Our company will be the beneficiary of an irrevocable LC, confirmed by a bank in our country. Payment terms are 90 days BL date. Since we're planning on discounting the LC w called the confirming bank which says LC's are not discountable, Drafts are. They sayd the LC must specify availability by acceptance. My question is: what is a draft, and how to word the LC so we can assure the confirming bank wants to discount it.
Thanks, Sealcoat
"Discounting" is simply a concept, and although not defined under UCP600, provisions to protect a nominated bank in exercising its right to advance sums ahead of maturity, against a complying presentation has been well established, since the inception of UCP600 (see Articles. 7C and 8C) . It does not matter whether the LC is available by acceptance (with a draft) or by deferred payment (without a draft). In your case, the confirming bank's view is incorrect. They are authorised to "discount" whether the LC is available by acceptance, by negotiation or by deferred payment. The only thing that matters is an ability to determine the maturity date by the confirming bank alone. So for example, a draft available by acceptance on the issuing bank, payable at 60 days sight, would not be an acceptable instrument to discount, because the maturity date is to be decided by the issuing bank, whereas, the maturity date expressed as say, "60 days from B/L date" (whether drawn on the issuing bank or the confirming bank) can be determined by the confirming bank.
"Discounting" also takes place under an unconfirmed LC available by negotiation if the negotiating bank opts to exercise its right to purchase the issuing bank's payment obligation (to the beneficiary) from the beneficiary and pay before receiving the funds from the issuing bank. Such "discounting" would of course, be with recourse.
Hi Sealcoat,
Its an act of negotiating the docs.

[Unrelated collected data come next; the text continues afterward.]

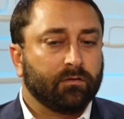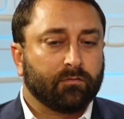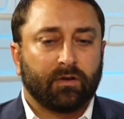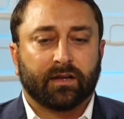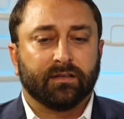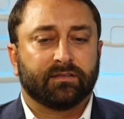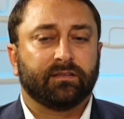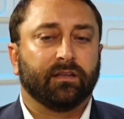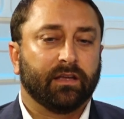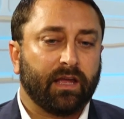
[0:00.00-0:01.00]

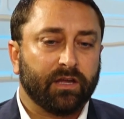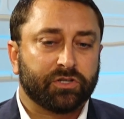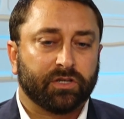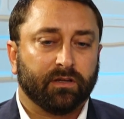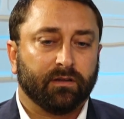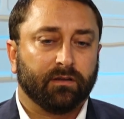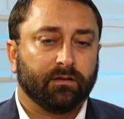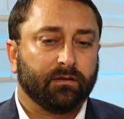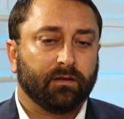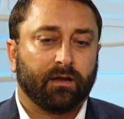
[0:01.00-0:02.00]

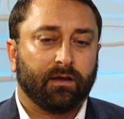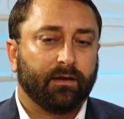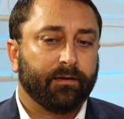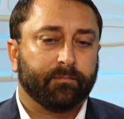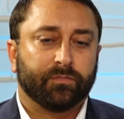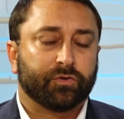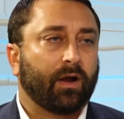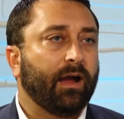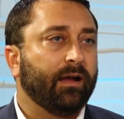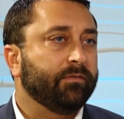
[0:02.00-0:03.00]
reconciliation
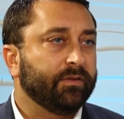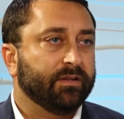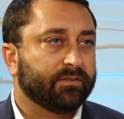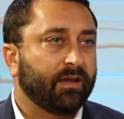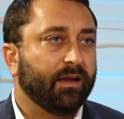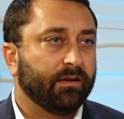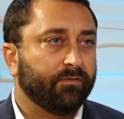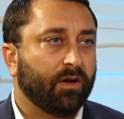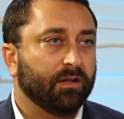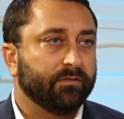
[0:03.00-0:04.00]
drive inside of
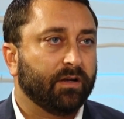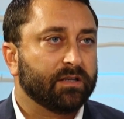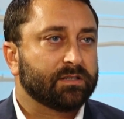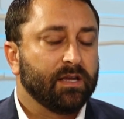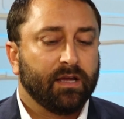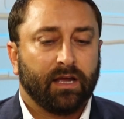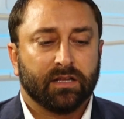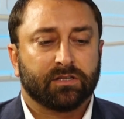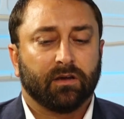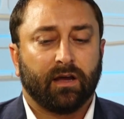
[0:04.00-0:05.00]
all of us.
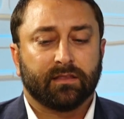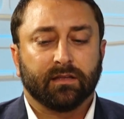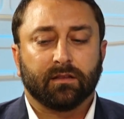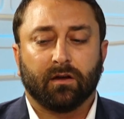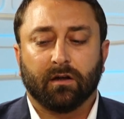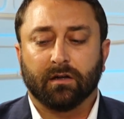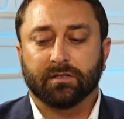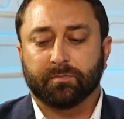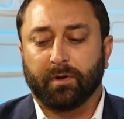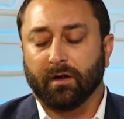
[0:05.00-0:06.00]
And so I think the
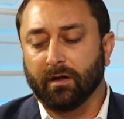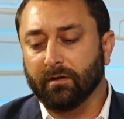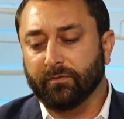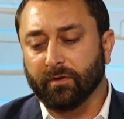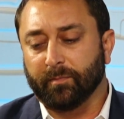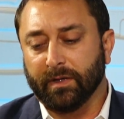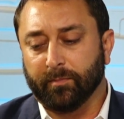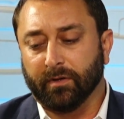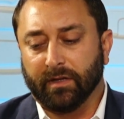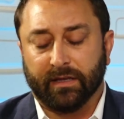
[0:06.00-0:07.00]
hardest part for
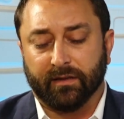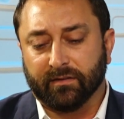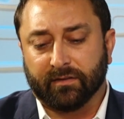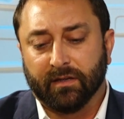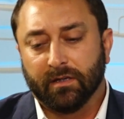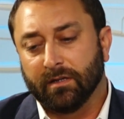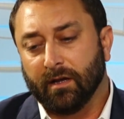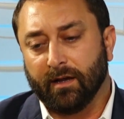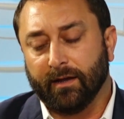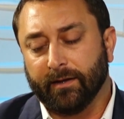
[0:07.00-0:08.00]
people is
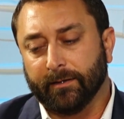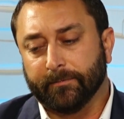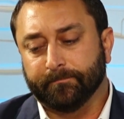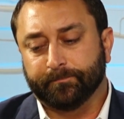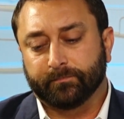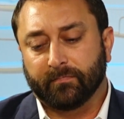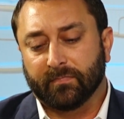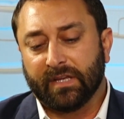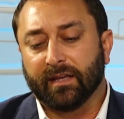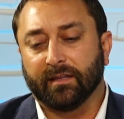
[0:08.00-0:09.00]

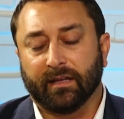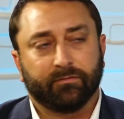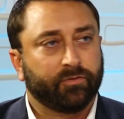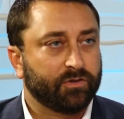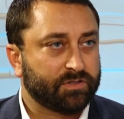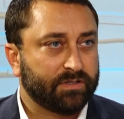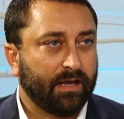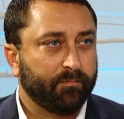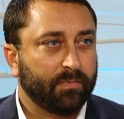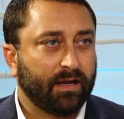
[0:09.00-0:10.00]
taking that first
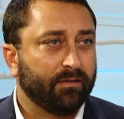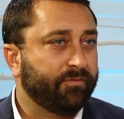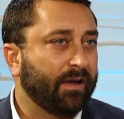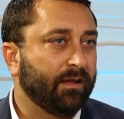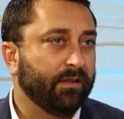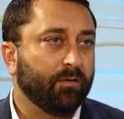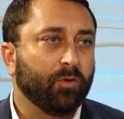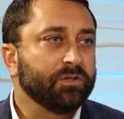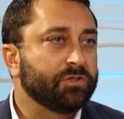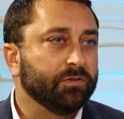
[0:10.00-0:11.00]
step. But I've found that
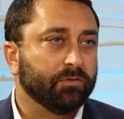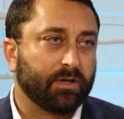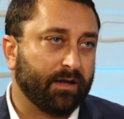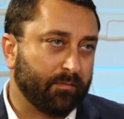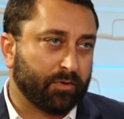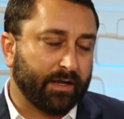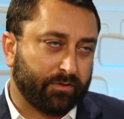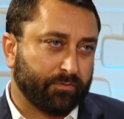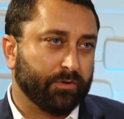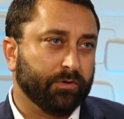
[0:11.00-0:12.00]
once you kind of break
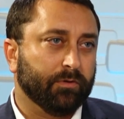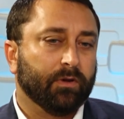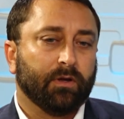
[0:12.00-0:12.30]
through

The bank will purchase the draft or also known as Bills of Exchange in order to pay your Co. at sight.
You will need to make sure the credit is available with the confirming bank by negotiation and the draft drawn to the Issuing Bank in order to enable them to discount you the docs. If the Lc is available by acceptance, the Confirming Bank will not negotiate the docs, instead they will honour it and will undertake to pay at maturity.
Prior to UCP600, the draft must be drawn to Confirming Bank and will be kept by them whereas the other docs are sent to the Issuing Bank. But now, not anymore.